Tell that to all the people who used to run mail servers on their home IPs but now have to send everything through their ISPs' relays because people kluged together a way to refuse mail from IPs they didn't think should be servers. Sure, it hits people it shouldn't, but nowadays no one cares because it's worth it to block the spam.

"The battle between content providers and pirates reminds [me of] the dynamic in the war on terror."

Two words of parallel you left out: "collateral damage."

Sebastian (about suing blog-owners for content in comments)No, you can't (with some caveats). You actually are more likely to get in trouble if you police it and something slips through than if you don't police it at all.

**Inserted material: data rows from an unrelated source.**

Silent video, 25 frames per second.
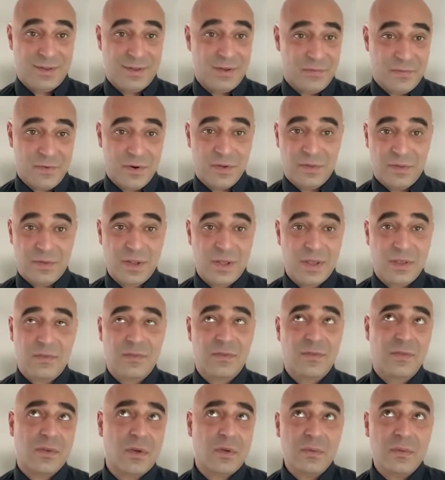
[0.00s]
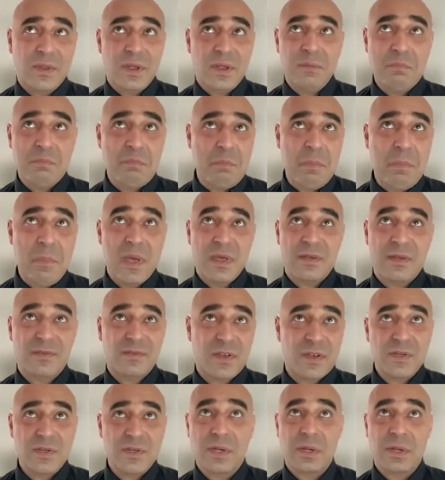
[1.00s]
different tests. So they
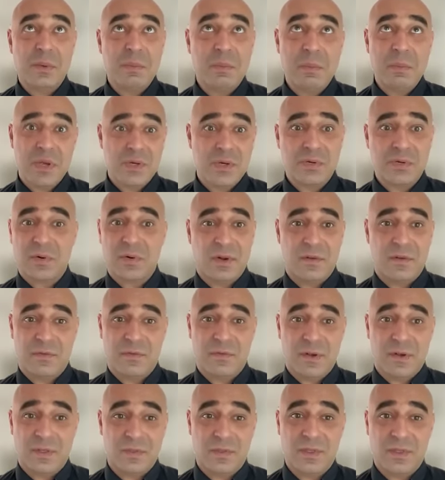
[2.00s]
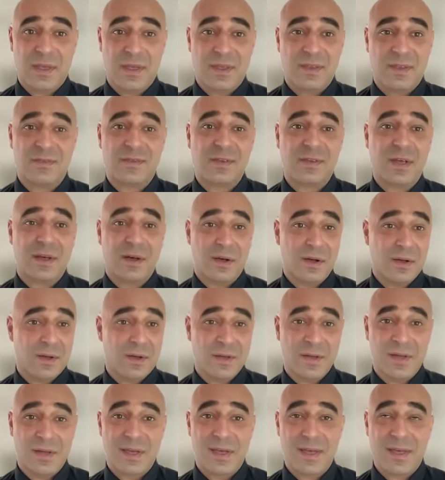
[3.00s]
essentially measure different things.
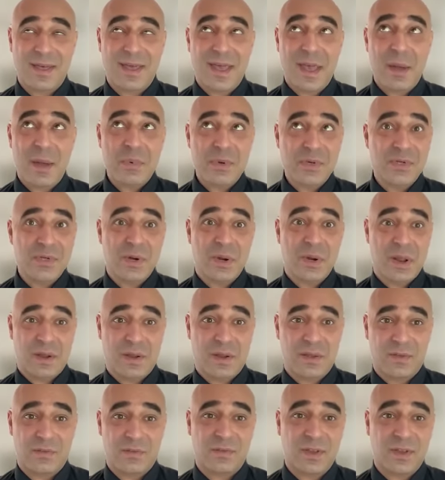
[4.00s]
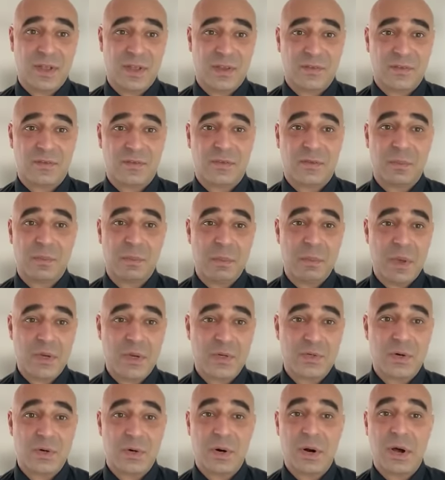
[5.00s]
Epigenetics tests
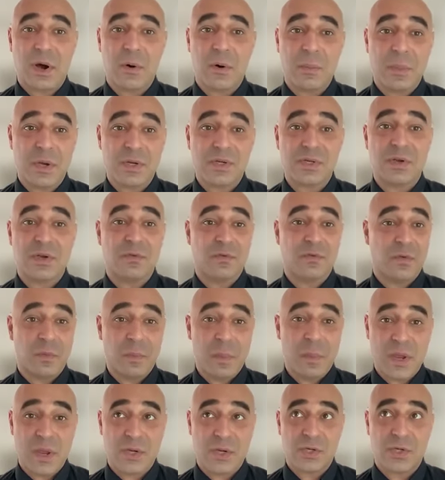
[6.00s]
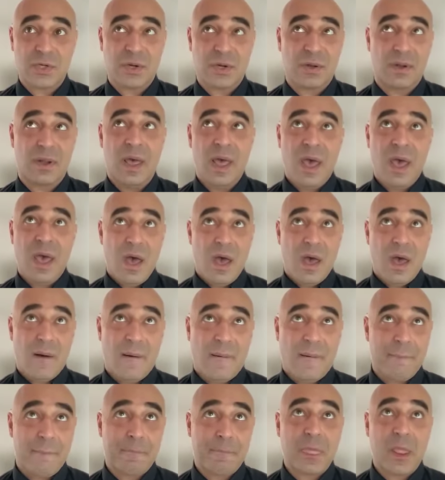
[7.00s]
measure how much information
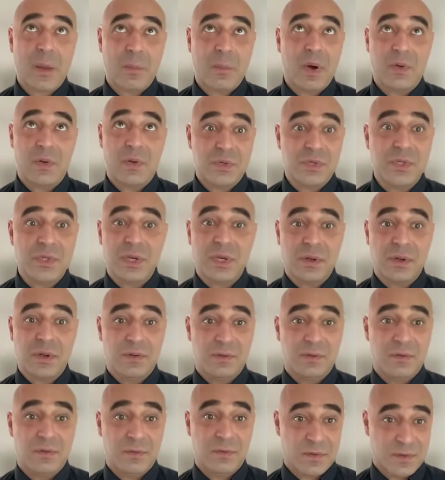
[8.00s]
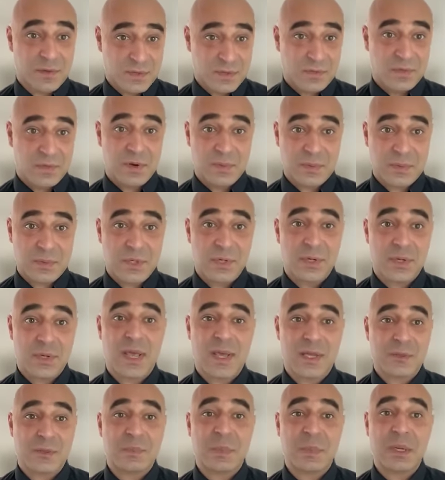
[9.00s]
about gene transcription
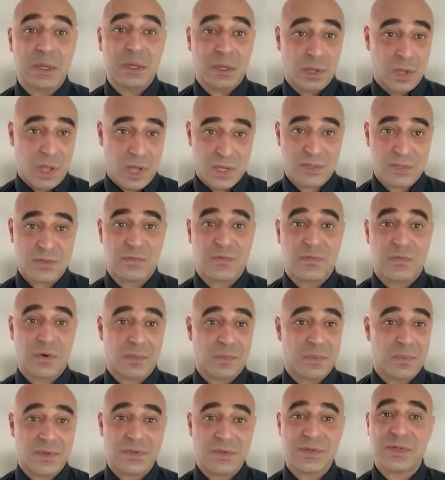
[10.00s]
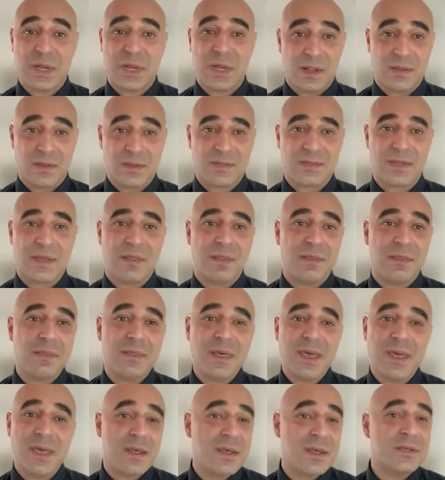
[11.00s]
has been lost from the cells.
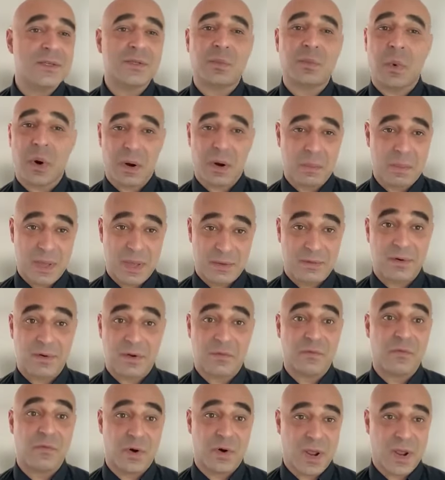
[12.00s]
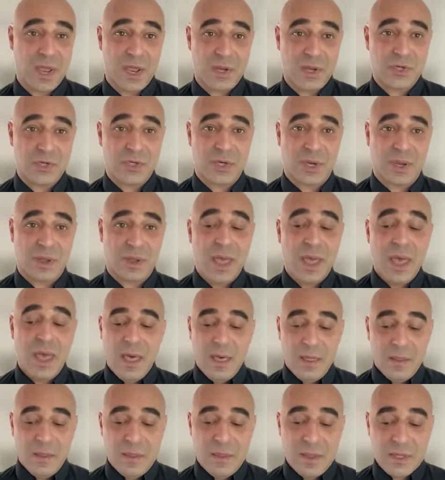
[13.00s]
And that is one metric for aging.
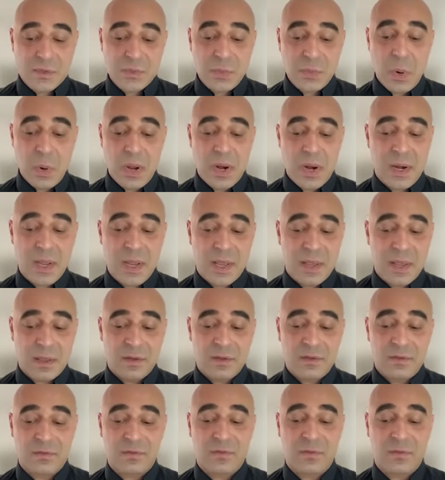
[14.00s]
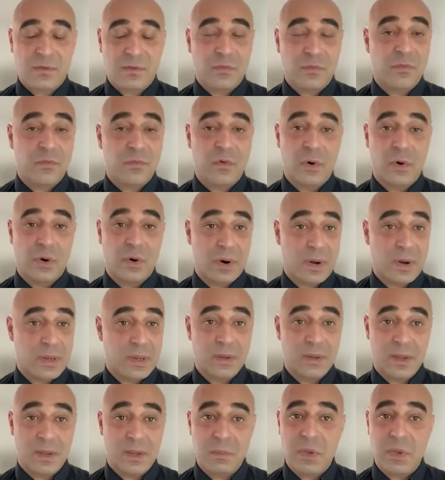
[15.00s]
This one is
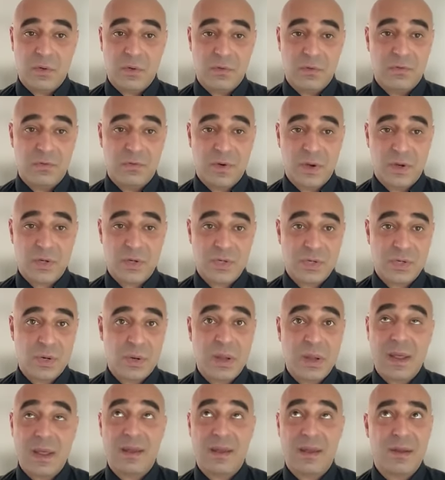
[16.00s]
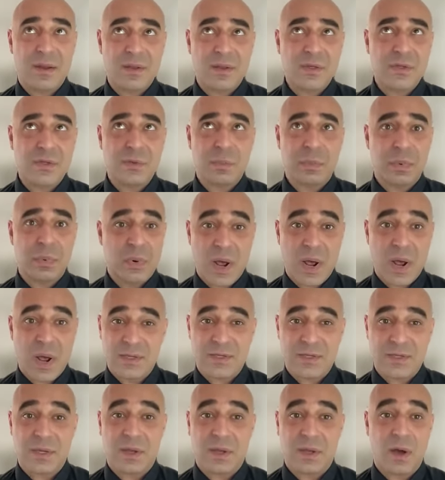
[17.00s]
for the immune function. And it is
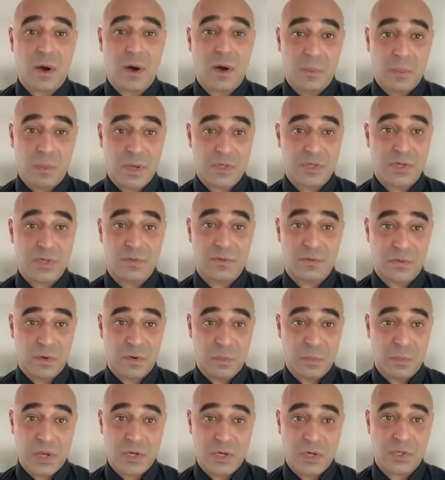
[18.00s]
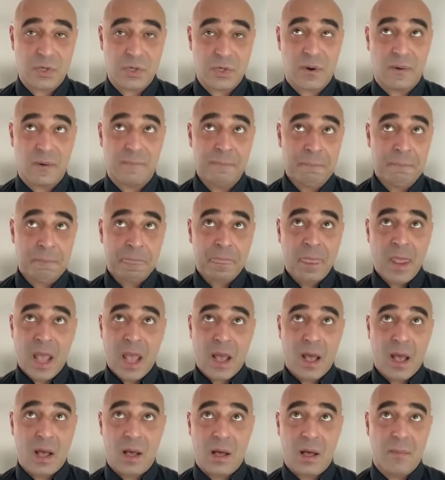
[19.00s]
surprising how much information
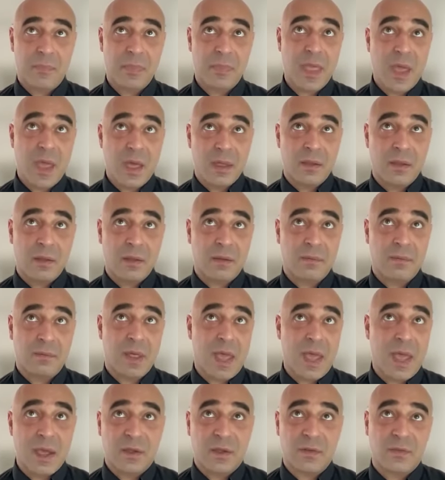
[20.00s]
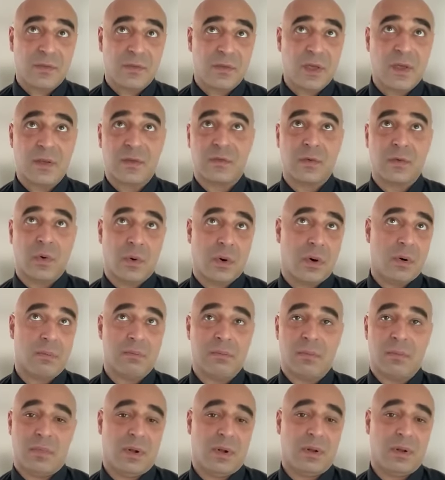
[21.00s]
an excess
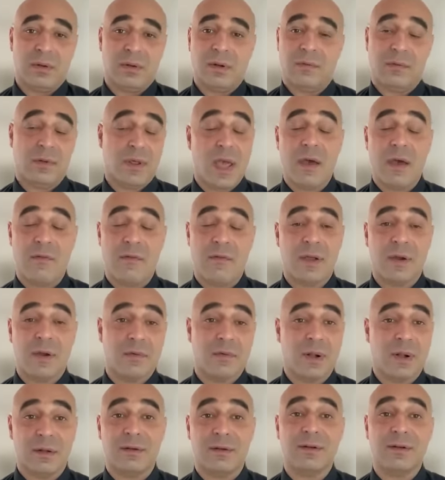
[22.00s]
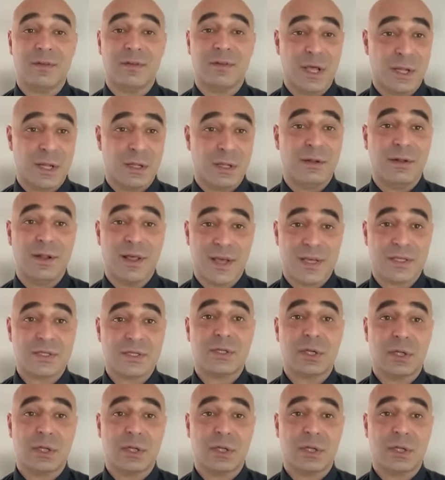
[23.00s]
or having relatively less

That is why I was rather happy that the final verdict in *our* case was that this specific forum, being pedophile, should have taken better precautions. That implies that you don't have to do more than removing after being warned in other cases. I seem to recall that they convicted a telephone-operator owner to jail in Switzerland because they carried porn-lines - which would make the owner of the medium responsible for all content. But I don't have time to look it up now, it is early morning here and I should go to bed ;)

P.S. You going to also throttle the distribution of all those Linux distros by blocking P2P?

P2P is used for a lot more than just piracy.

I never claimed it was a workable approach. In fact, it's a very stupid approach because you cannot tell legitimate from illegitimate peer-to-peer operations.

A simple google search of "identifying peer-to-peer traffic" and "network analysis" would have garnered you all the information you wanted, but here you go:

Passive Network Analysis has some entry level stuff. A more indepth and specific paper is here.

I don't see why you're so suprised. Peer-to-peer network behavior is quite unique. There's very few (if any) other applications out there that would be sending file packets from so many sources on the same port.

And for the record -- Cisco actually sells routers and firewalls designed to identify and block p2p stuff automatically.